Your skills.md have an expiration date. Here's what do to about it

The video emphasizes that software engineers should focus on “harness engineering,” a layered framework involving feed forward and feedback mechanisms to guide and improve agent behavior, rather than worrying about leaked Cloud Code source. It also highlights the importance of adapting harnesses over time as models evolve, recommending evaluation methods akin to unit testing to maintain and optimize these systems continuously.

In this video, the speaker addresses the recent leak of Cloud Code source code, emphasizing that it is not a critical concern since Cloud Code is merely a wrapper around large language models (LLMs) like Sonnet or Opus. Instead of focusing on the underlying code, software engineers should concentrate on the higher-level abstraction known as “harness engineering.” The speaker introduces a framework from an article by Burgitta Buckler of ThoughtWorks, which categorizes the layers involved in coding agents: the core LLM, the agentic harness (such as Cloud Code), and the outermost user harness layer where developers have direct control.

The user harness layer is divided into two main mechanisms: feed forward and feedback. Feed forward mechanisms include everything provided to the agent before it starts working, such as skill files, custom rules, language servers, and static type systems, which help improve output quality. Feedback mechanisms, on the other hand, involve processes like static code analysis, code reviews, unit tests, and logs that allow the agent to self-correct and improve iteratively. This dual-layer approach helps developers steer and refine the agent’s behavior both synchronously and asynchronously.

The speaker appreciates this framework but points out a missing dimension: time. The harness that works well today may not be suitable tomorrow as models evolve and improve. While some elements like documenting architectural decisions and test automation will remain evergreen, others such as specific skills or MCP servers might become obsolete as models become more capable. The speaker advises building for today’s models but anticipating future improvements, highlighting the importance of adaptability in harness engineering.

To manage changes in the harness effectively, the speaker recommends adopting evaluation methods similar to unit testing in software engineering.

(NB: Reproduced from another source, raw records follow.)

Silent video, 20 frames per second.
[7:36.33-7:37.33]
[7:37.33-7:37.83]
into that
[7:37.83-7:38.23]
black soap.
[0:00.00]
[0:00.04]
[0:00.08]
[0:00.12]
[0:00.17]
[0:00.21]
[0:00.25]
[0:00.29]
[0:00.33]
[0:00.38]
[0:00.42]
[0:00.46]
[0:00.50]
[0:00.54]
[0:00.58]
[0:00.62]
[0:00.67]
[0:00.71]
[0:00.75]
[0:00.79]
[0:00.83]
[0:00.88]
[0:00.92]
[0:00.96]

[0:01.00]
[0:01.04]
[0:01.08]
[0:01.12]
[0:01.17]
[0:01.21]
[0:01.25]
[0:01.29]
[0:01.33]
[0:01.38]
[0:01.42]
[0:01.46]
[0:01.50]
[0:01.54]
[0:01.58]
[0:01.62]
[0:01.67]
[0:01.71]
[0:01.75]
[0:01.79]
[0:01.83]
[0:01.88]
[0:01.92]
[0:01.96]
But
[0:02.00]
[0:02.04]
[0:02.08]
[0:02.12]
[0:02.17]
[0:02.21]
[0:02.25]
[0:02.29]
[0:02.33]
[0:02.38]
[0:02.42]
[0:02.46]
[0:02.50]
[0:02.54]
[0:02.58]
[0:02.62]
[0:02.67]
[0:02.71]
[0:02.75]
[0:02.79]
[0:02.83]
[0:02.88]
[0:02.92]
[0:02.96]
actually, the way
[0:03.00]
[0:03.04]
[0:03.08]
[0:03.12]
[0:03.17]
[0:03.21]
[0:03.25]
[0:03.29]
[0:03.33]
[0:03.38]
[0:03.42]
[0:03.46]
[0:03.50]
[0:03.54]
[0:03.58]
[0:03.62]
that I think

By designing experiments and running tests with different harness configurations, developers can measure the impact of adding, tweaking, or removing components. This approach helps maintain and improve the harness over time, especially when new models are released. For larger organizations, investing in automated evaluation infrastructure can enable continuous improvement, while smaller teams can experiment informally to optimize their setups.

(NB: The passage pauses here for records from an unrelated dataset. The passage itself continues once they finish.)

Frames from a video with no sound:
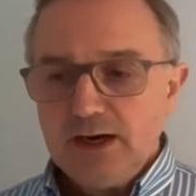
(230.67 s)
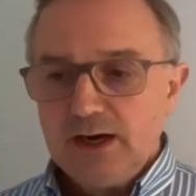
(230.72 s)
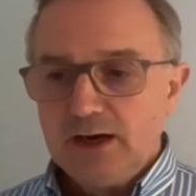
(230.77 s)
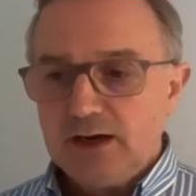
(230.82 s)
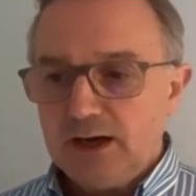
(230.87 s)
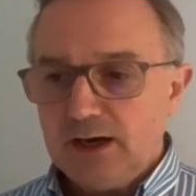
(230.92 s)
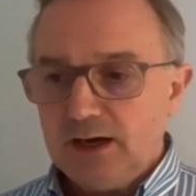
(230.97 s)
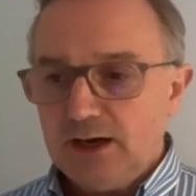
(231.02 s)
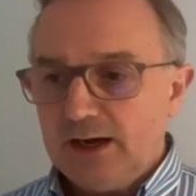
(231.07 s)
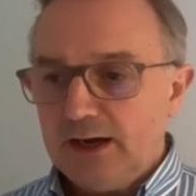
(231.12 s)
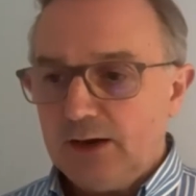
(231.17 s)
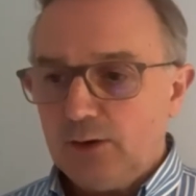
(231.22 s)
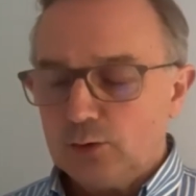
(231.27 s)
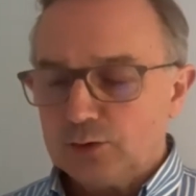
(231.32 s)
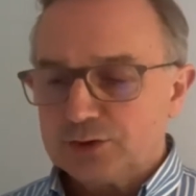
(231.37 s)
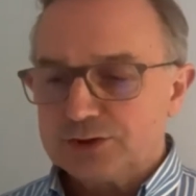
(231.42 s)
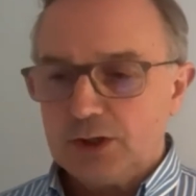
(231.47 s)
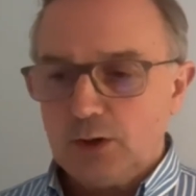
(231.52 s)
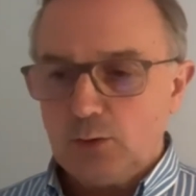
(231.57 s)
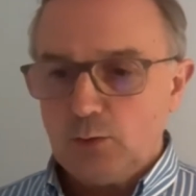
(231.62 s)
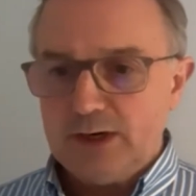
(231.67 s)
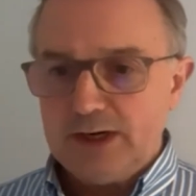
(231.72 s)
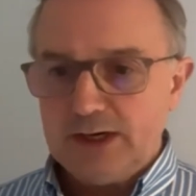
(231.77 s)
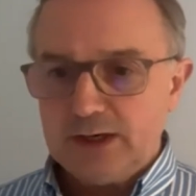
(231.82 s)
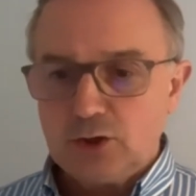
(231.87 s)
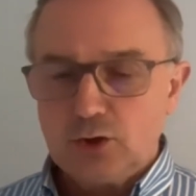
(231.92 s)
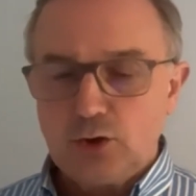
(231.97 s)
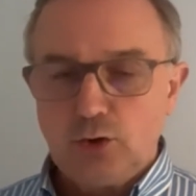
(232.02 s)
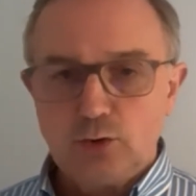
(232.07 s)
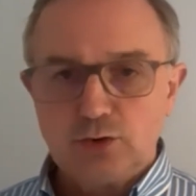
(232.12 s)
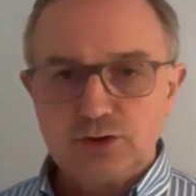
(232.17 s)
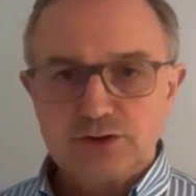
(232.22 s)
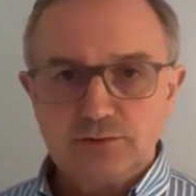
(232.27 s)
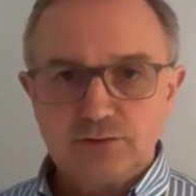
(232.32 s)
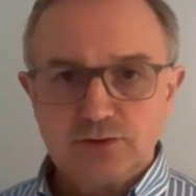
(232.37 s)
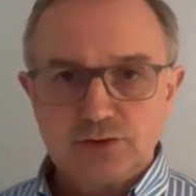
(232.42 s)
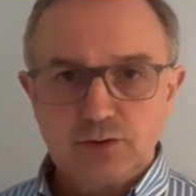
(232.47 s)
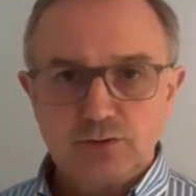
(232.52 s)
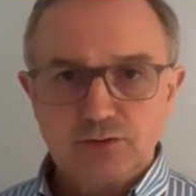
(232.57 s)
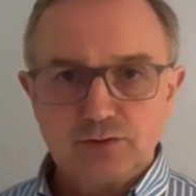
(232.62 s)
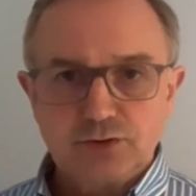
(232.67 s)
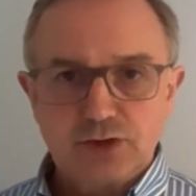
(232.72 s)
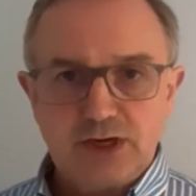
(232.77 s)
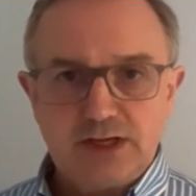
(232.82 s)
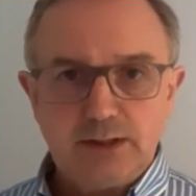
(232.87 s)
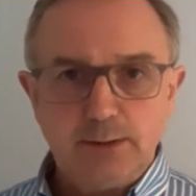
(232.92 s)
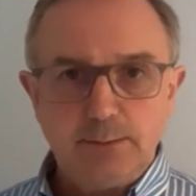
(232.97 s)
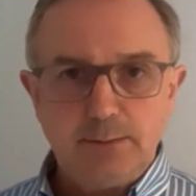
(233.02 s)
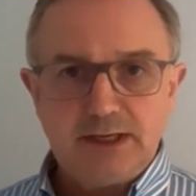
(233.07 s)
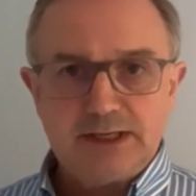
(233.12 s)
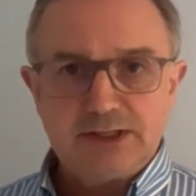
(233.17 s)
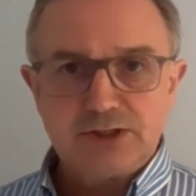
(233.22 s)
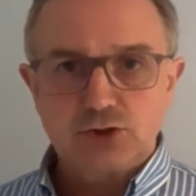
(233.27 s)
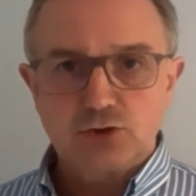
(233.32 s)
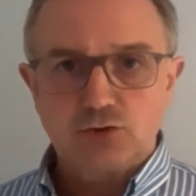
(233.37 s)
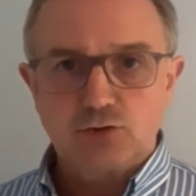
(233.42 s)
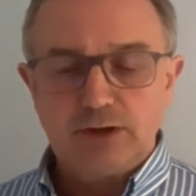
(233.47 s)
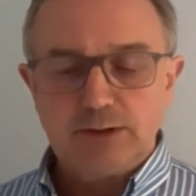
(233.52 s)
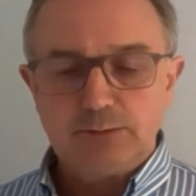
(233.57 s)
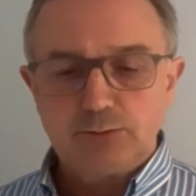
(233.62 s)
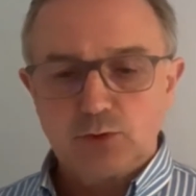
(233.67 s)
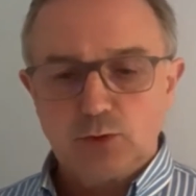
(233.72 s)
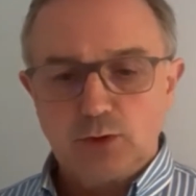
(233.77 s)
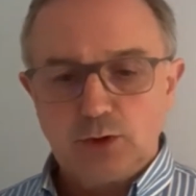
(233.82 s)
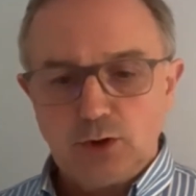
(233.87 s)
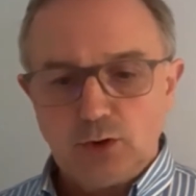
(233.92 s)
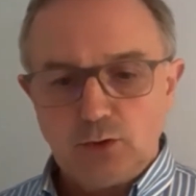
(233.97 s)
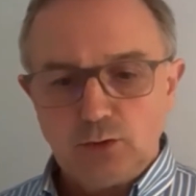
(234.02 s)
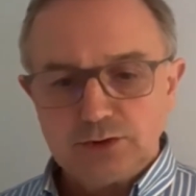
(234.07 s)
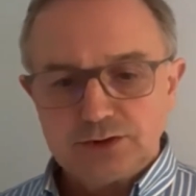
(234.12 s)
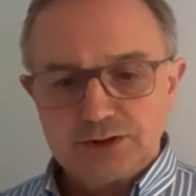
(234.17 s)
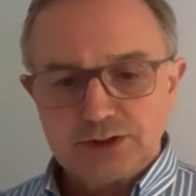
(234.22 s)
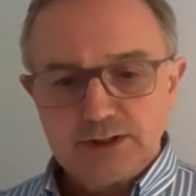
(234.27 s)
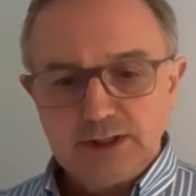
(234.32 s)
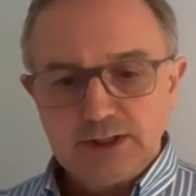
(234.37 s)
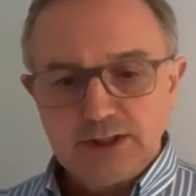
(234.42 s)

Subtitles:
and also where courts are sort of in the mainstream to a halt.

In conclusion, the speaker encourages conscious and structured harness engineering using the feed forward and feedback framework, while also considering the temporal evolution of models. They share a personal example of how a pre-commit hook to strip code comments became unnecessary as models improved. The video ends with an invitation for viewers to share their own experiences with agentic harnesses, fostering a community discussion on best practices and evolving strategies in harness engineering.